INFORMATION PROVIDED: Begin

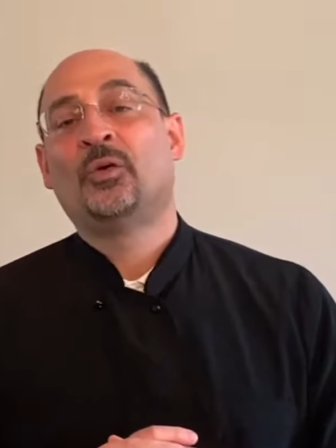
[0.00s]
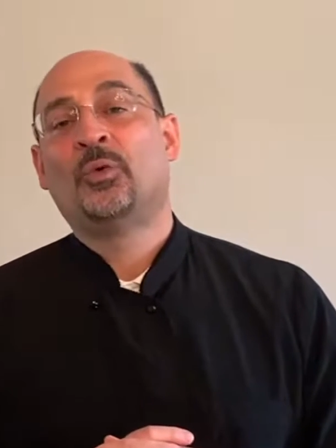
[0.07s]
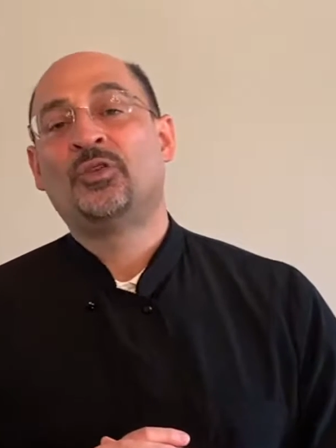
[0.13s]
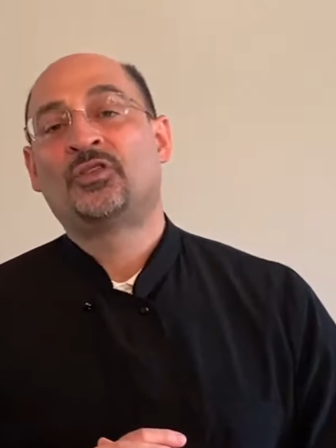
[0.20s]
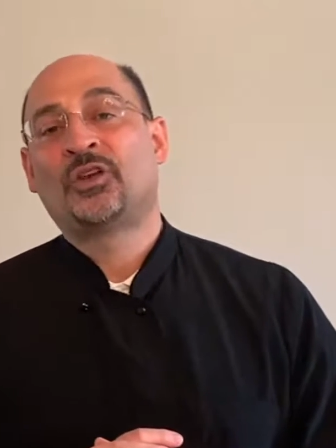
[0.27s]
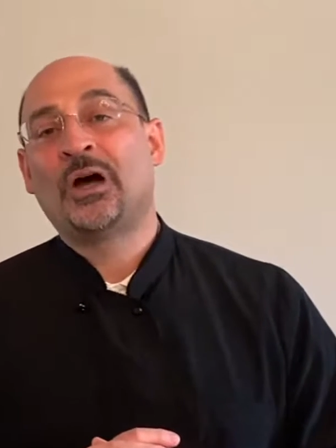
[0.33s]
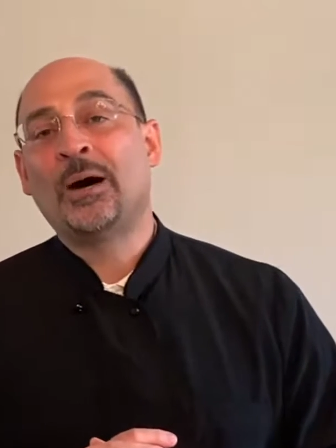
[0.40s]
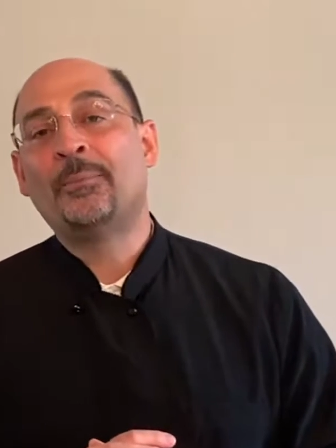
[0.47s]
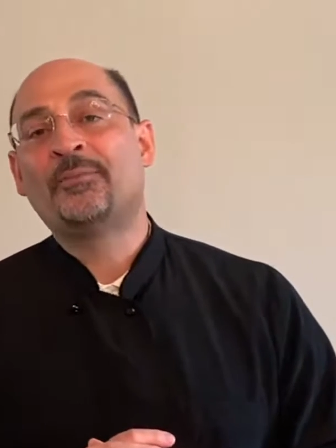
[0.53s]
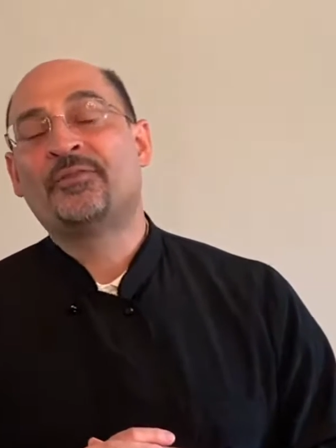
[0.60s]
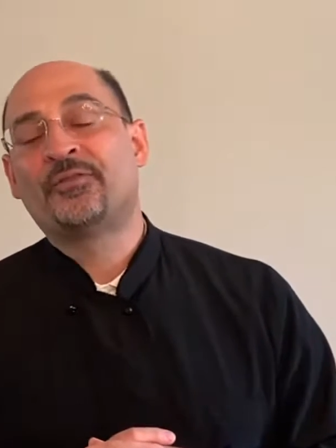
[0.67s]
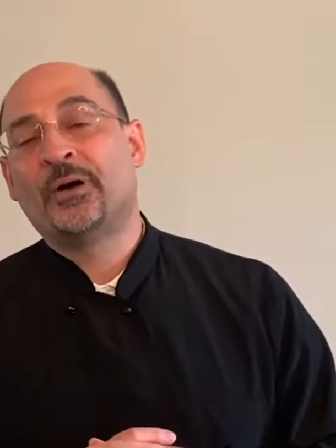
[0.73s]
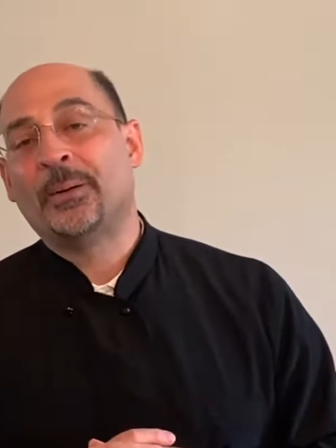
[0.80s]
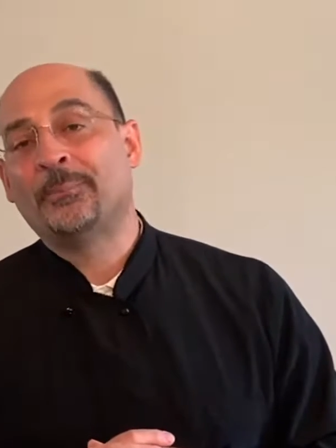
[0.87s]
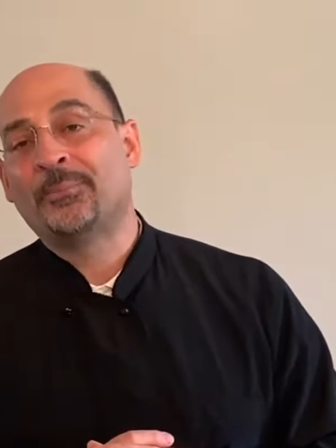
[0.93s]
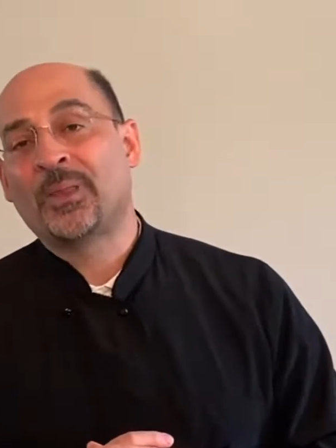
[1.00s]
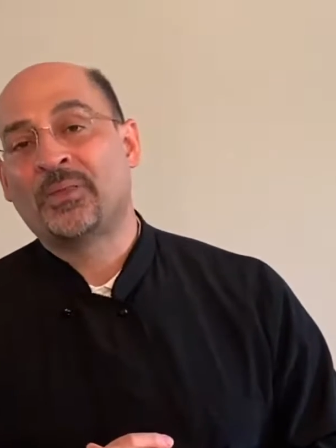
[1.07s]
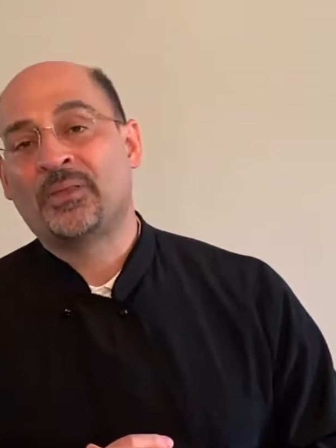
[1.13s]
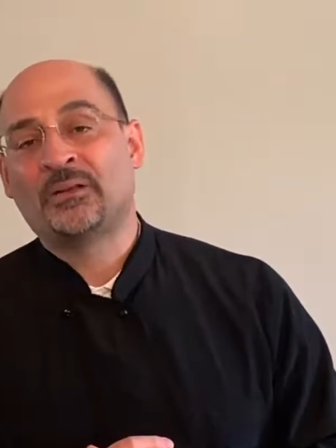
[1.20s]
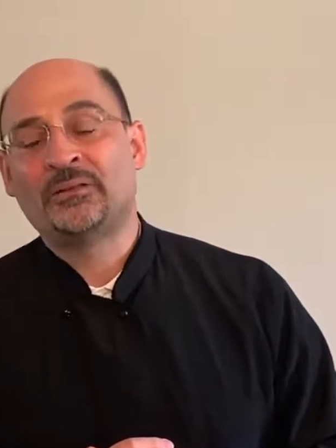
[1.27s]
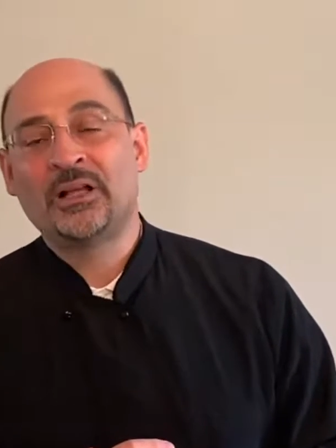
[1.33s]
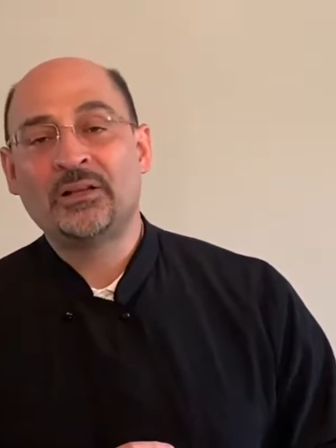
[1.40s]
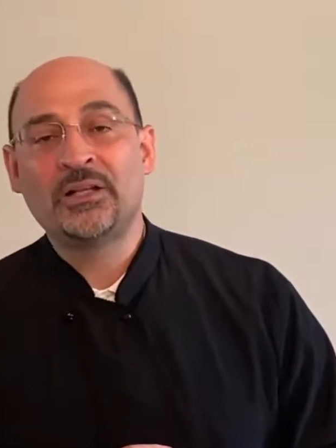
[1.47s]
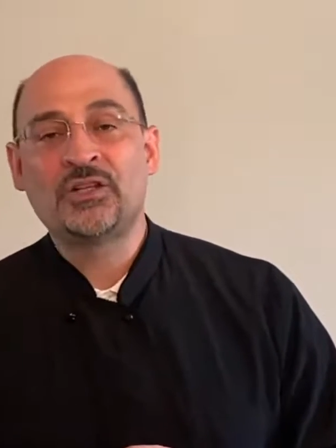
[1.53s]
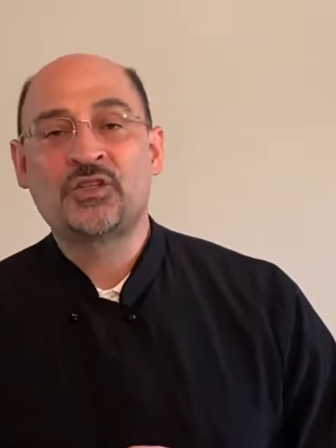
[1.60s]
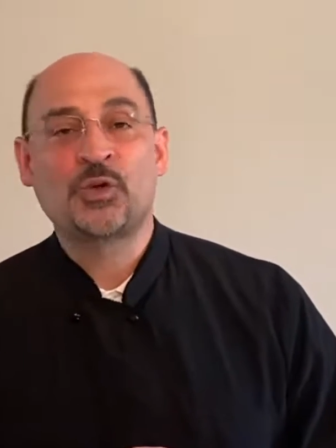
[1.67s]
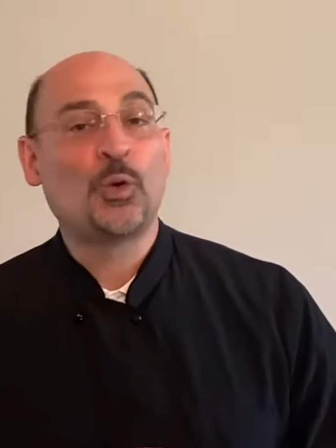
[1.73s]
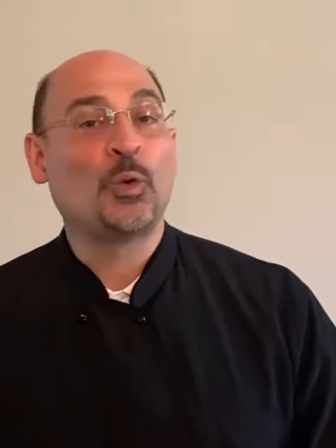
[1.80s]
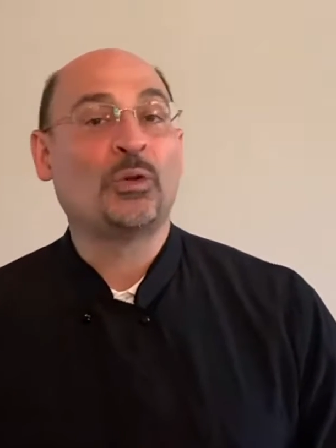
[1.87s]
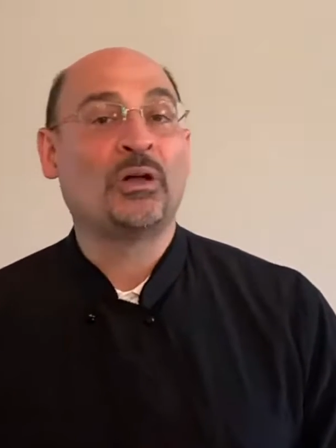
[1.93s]
which come from the Lilly
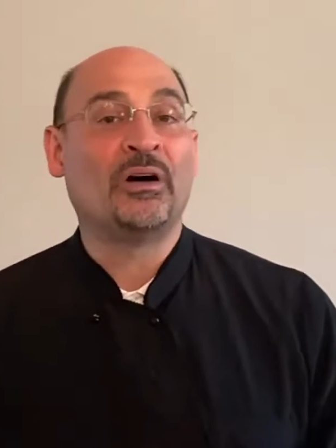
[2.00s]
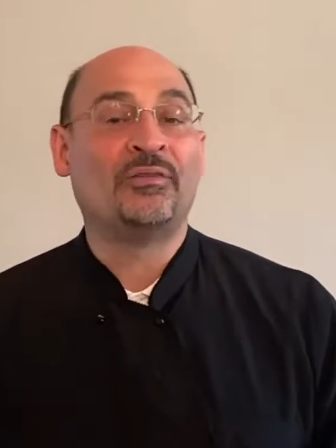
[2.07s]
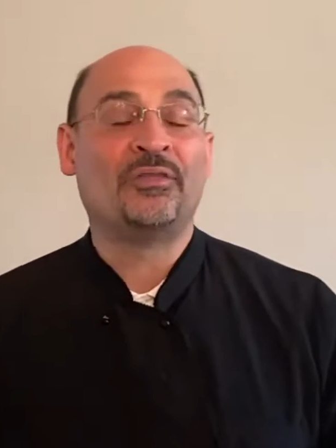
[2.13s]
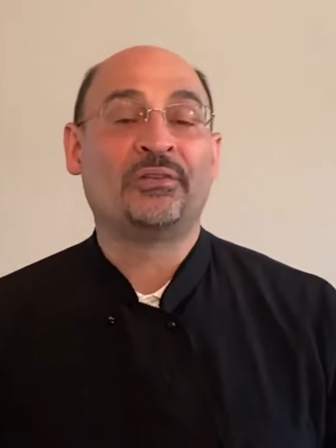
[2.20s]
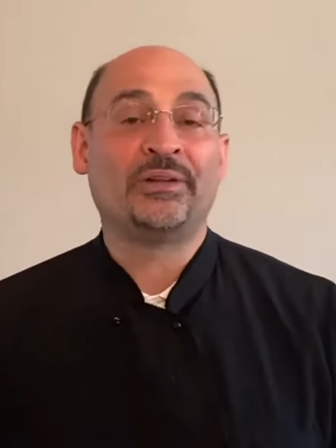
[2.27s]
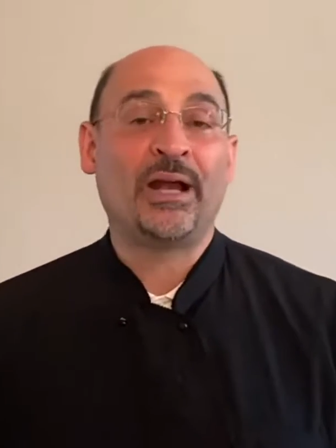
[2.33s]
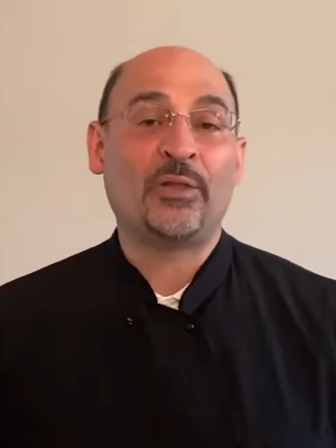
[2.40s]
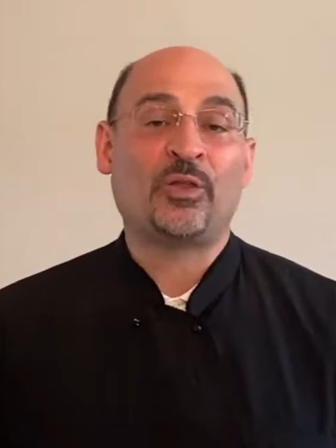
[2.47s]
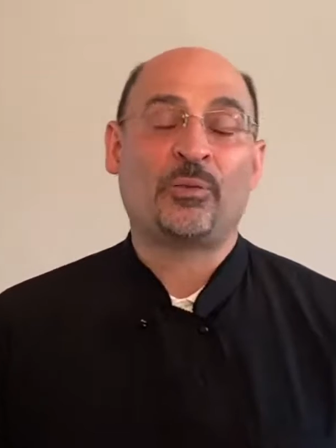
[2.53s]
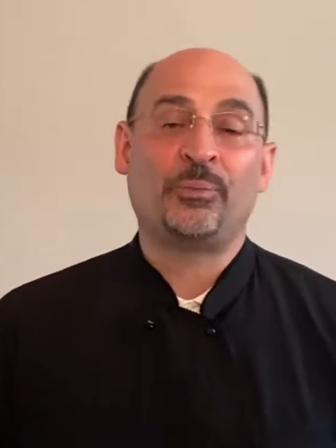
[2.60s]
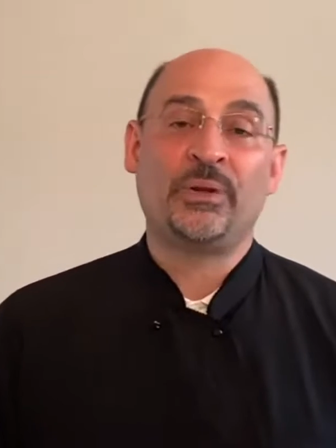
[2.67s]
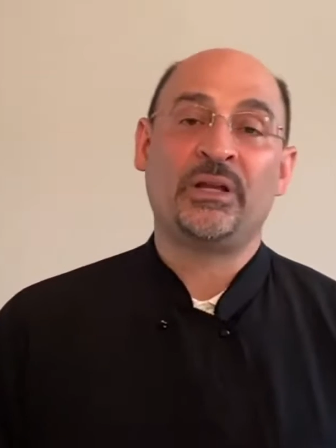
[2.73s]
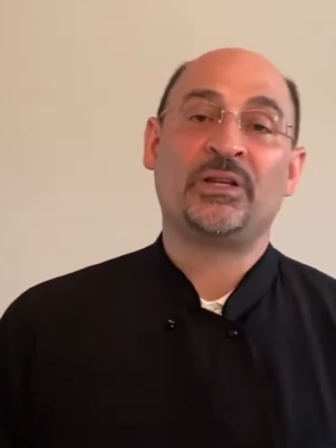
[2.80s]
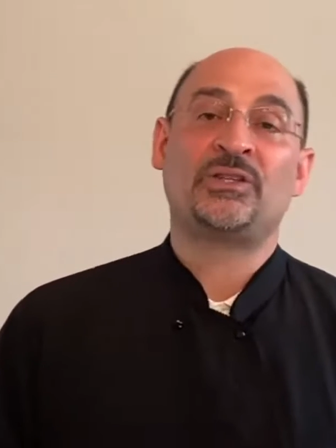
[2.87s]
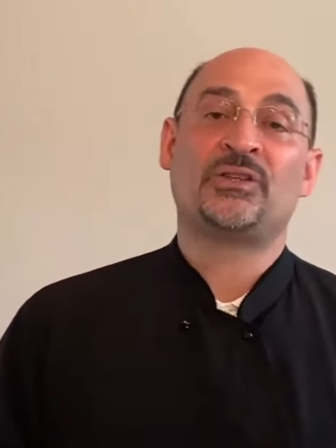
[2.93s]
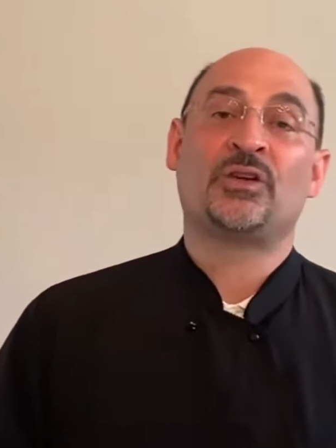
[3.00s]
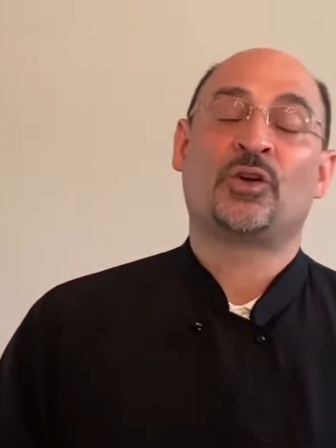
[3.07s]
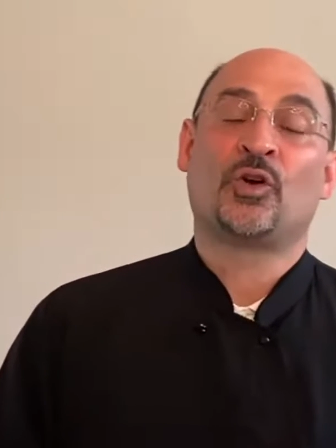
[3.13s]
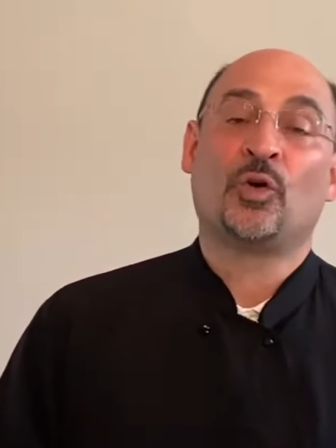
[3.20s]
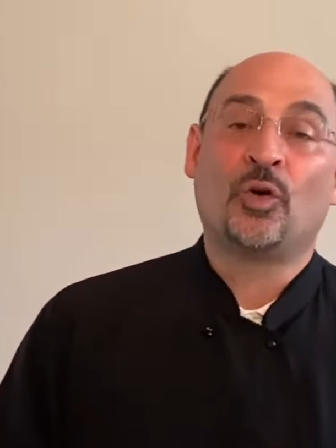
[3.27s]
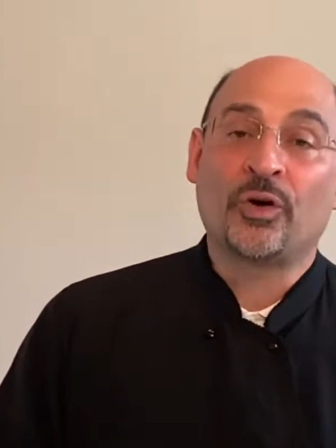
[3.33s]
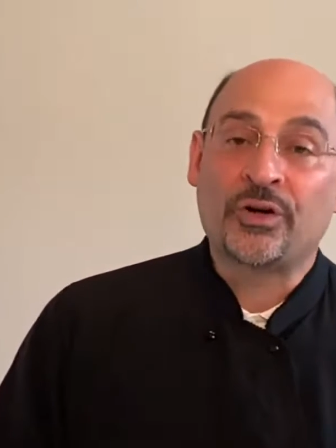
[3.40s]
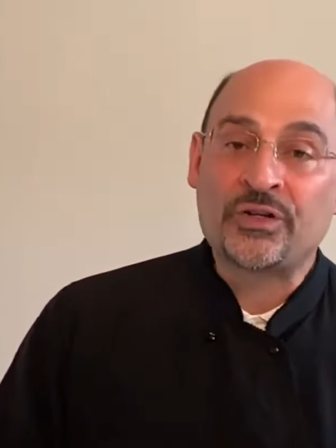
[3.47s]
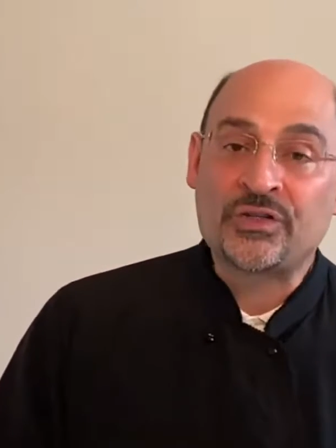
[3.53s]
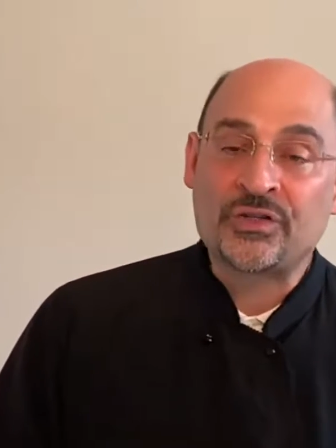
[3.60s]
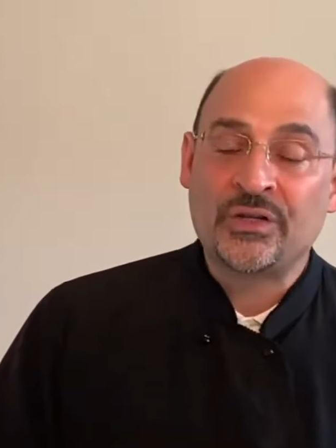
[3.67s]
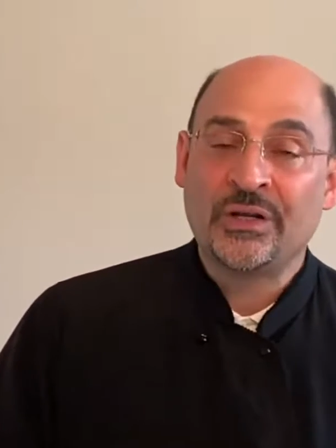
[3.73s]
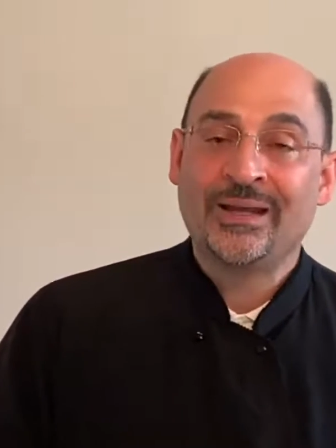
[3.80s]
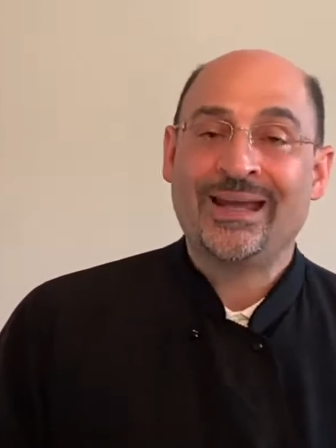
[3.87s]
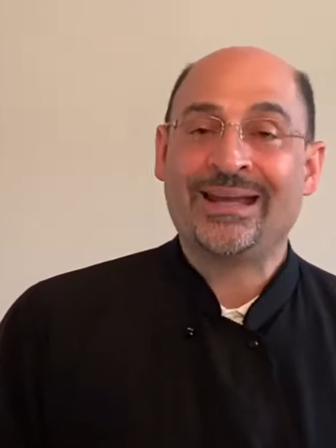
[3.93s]
School of Philanthropy's course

INFORMATION PROVIDED: End

ASSIGNED TASK: Omit the pictures; print the records above exactly.

SOLUTION FOR THIS PROBLEM:
[0.00s]
[0.07s]
[0.13s]
[0.20s]
[0.27s]
[0.33s]
[0.40s]
[0.47s]
[0.53s]
[0.60s]
[0.67s]
[0.73s]
[0.80s]
[0.87s]
[0.93s]
[1.00s]
[1.07s]
[1.13s]
[1.20s]
[1.27s]
[1.33s]
[1.40s]
[1.47s]
[1.53s]
[1.60s]
[1.67s]
[1.73s]
[1.80s]
[1.87s]
[1.93s]
which come from the Lilly
[2.00s]
[2.07s]
[2.13s]
[2.20s]
[2.27s]
[2.33s]
[2.40s]
[2.47s]
[2.53s]
[2.60s]
[2.67s]
[2.73s]
[2.80s]
[2.87s]
[2.93s]
[3.00s]
[3.07s]
[3.13s]
[3.20s]
[3.27s]
[3.33s]
[3.40s]
[3.47s]
[3.53s]
[3.60s]
[3.67s]
[3.73s]
[3.80s]
[3.87s]
[3.93s]
School of Philanthropy's course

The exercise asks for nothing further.